Q (from audience). Do you have the relative number of lupus patients versus rheumatoid
arthritis patients who receive systemic therapies?
HILLSON. In the US, 1/200 people have RA, 1/2000 people have lupus. So, the disease
prevalence is 1 to 10. There are 330,000 lupus patients in the US, 350,000 lupus patients
in Europe. 2/3 of these patients are receiving some immune suppression meds. 60% suffer
flare in a given year. Look at it another way. 150,000 to 200,000 patients will be
candidates for biologics each year.
Q. Comments on Atacicept?
HILLSON. The drug is in a Phase 3 trial, under an SPA with the FDA. Full enrollment is
expected at the beginning of next year. Results a year later. Both Benlysta and Atacicept
work on the BLyS pathway. Atacicept may be more potent. Atacicept also inhibits a second
target on the B cell: APRIL. Hope to see additional data. It is subcutaneously
administrated.
Q. Are there differences in clinical trial design?

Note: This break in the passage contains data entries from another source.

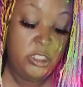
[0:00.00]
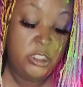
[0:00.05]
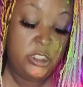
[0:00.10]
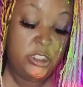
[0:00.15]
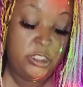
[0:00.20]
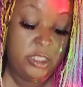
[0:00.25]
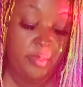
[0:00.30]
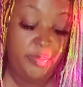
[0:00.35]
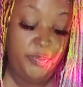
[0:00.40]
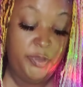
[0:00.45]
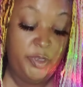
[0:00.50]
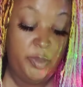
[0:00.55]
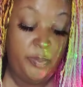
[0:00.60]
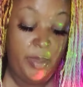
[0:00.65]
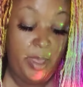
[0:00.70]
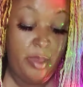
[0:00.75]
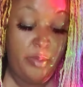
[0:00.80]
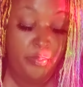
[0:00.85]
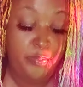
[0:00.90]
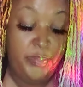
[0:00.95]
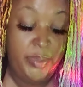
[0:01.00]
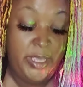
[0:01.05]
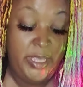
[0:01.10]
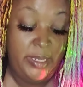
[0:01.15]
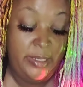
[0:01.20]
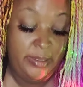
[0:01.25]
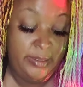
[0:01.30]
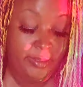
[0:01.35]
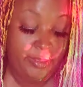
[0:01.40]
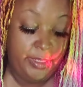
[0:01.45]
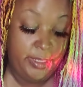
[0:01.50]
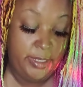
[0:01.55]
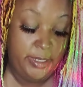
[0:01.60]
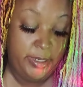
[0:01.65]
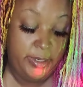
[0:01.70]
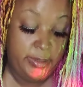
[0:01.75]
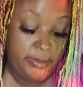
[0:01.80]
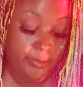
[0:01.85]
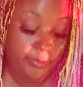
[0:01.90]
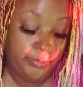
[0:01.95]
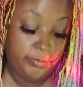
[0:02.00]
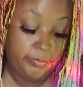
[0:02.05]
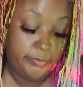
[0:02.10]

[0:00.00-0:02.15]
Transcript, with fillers: Something about beating here.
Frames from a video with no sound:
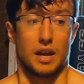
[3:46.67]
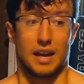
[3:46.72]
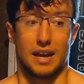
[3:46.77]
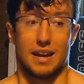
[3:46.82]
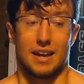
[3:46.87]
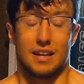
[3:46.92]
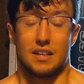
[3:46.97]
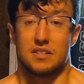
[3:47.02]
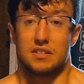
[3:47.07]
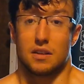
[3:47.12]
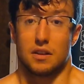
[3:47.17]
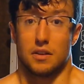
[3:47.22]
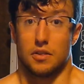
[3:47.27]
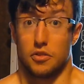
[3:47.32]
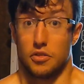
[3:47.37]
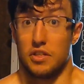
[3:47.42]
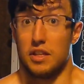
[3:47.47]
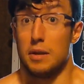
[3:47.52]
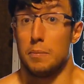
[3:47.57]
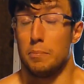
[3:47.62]
It is
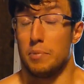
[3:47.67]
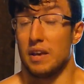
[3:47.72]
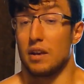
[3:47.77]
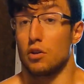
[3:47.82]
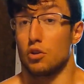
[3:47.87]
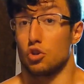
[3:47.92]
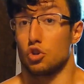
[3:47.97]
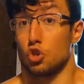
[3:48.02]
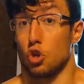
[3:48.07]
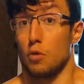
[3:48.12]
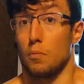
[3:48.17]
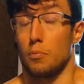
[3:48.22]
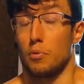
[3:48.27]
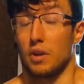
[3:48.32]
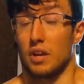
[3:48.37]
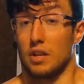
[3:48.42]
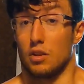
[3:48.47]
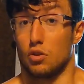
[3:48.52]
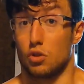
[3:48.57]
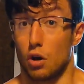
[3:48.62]
the biggest jump
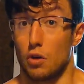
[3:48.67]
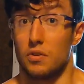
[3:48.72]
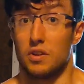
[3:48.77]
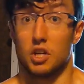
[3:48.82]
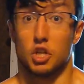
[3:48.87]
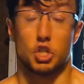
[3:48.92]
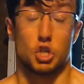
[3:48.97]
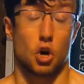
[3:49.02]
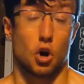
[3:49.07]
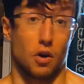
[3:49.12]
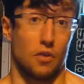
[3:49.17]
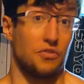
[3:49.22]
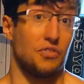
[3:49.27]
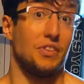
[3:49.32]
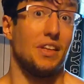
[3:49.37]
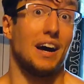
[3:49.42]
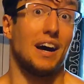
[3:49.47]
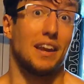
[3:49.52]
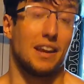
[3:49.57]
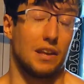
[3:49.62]
in tonnage
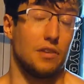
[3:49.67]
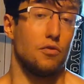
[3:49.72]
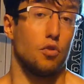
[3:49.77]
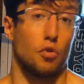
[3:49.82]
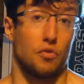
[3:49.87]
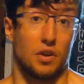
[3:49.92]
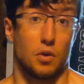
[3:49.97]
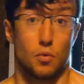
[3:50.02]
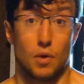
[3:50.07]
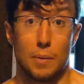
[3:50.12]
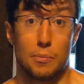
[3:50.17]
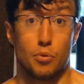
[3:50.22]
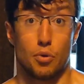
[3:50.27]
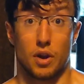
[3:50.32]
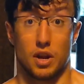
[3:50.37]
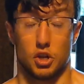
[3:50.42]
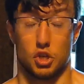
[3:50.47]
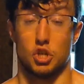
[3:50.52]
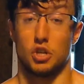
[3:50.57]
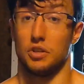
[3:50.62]
of that evolving rep
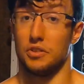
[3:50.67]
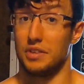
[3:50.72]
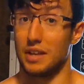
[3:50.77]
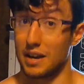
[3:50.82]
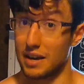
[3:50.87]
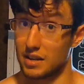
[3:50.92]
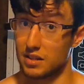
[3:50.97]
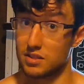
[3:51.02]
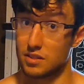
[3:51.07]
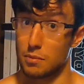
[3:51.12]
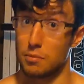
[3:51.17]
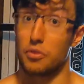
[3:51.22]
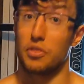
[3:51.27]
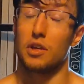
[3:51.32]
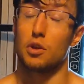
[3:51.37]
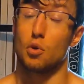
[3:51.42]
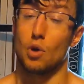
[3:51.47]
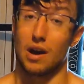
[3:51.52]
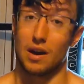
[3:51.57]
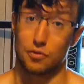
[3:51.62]
range. That is
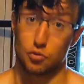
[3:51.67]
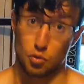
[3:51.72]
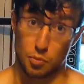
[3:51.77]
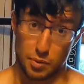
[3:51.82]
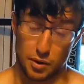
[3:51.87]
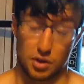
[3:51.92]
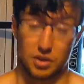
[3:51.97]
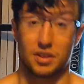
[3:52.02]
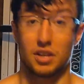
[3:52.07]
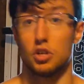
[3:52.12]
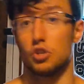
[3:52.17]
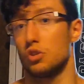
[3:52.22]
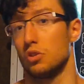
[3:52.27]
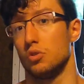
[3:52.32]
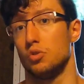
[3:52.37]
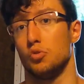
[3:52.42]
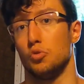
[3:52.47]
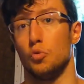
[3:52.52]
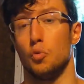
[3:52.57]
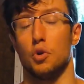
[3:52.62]
something you have to pay
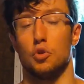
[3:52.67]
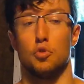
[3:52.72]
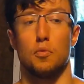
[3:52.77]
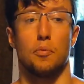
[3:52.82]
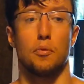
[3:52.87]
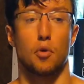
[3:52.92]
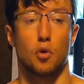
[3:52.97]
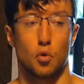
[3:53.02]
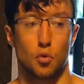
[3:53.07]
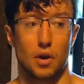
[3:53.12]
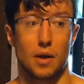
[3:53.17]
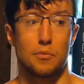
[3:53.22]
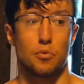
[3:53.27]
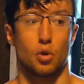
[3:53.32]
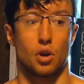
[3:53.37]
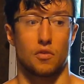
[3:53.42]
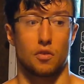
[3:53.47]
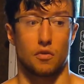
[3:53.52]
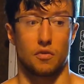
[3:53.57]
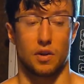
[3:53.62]
attention to. When you program
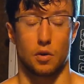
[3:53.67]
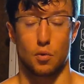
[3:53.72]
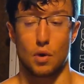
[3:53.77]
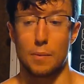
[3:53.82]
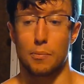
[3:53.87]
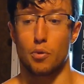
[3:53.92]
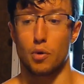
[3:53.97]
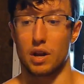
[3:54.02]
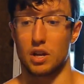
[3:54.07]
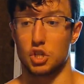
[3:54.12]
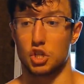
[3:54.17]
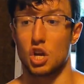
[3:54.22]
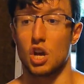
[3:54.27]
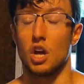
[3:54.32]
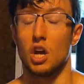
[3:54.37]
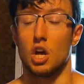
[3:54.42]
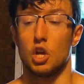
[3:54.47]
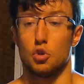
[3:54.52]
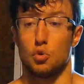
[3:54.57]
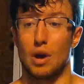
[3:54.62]
your evolving rep range,
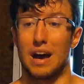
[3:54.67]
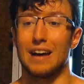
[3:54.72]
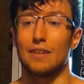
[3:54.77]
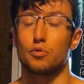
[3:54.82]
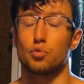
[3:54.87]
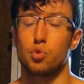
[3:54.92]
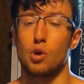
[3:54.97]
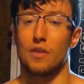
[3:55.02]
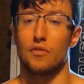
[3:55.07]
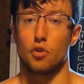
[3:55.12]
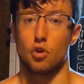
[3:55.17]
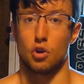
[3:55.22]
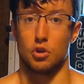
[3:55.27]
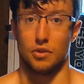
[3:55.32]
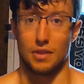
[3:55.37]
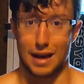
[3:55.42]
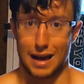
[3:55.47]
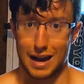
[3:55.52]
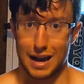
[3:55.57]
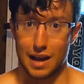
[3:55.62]
you have to have
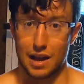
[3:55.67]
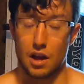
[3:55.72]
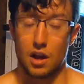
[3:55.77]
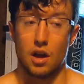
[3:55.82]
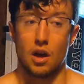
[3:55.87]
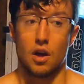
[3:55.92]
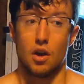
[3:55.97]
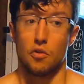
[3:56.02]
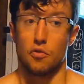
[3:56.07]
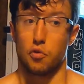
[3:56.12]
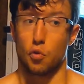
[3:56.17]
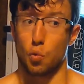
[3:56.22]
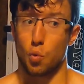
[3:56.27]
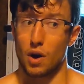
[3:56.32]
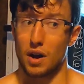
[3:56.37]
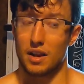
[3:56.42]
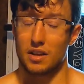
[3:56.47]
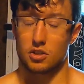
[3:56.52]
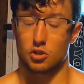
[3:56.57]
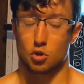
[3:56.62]
an eye for
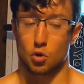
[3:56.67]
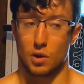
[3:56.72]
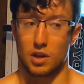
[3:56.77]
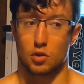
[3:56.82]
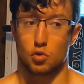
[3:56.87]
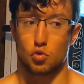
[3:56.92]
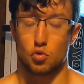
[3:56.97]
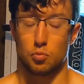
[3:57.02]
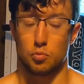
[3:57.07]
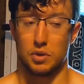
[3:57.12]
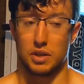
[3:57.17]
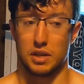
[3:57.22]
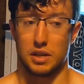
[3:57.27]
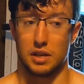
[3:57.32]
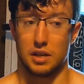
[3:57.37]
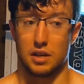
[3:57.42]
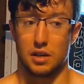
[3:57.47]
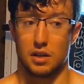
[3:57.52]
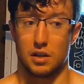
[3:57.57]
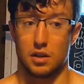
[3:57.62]
what is going to
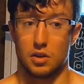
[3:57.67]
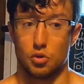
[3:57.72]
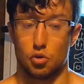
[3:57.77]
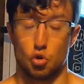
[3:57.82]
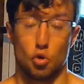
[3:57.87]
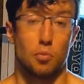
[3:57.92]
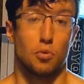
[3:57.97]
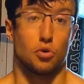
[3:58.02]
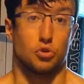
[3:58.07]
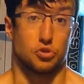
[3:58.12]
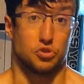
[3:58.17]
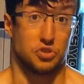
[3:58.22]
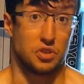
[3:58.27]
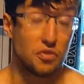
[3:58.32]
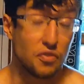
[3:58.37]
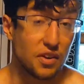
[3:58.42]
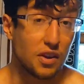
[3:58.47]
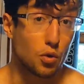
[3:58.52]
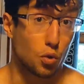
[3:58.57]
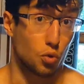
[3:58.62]
be the most
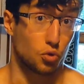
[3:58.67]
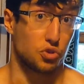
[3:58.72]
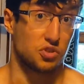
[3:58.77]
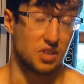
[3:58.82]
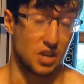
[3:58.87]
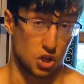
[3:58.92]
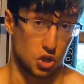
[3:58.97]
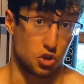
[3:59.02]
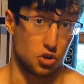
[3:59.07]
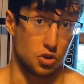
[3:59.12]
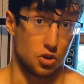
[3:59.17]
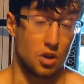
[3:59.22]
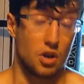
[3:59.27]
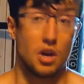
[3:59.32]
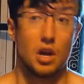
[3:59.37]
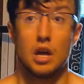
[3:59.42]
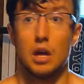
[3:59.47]
difficult session.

HILLSON. Benlysta trials are designed to treat active disease. Atacicept trial is
designed to prevent flare. Patients coming into the trials are very similar.
Q. The Atacicept trial randomizes only patients who have responded to initial high dose
steroid therapy. I assume this gives enough time to demonstrate flare?
HILLSON. The trial is powered to see flare. There is a 60% annual frequency of flare.
Out of 500 patients, we could expect to see 300 flare. This is an adequate size to
demonstrate a drug effect. An interim analysis to test the power has been included.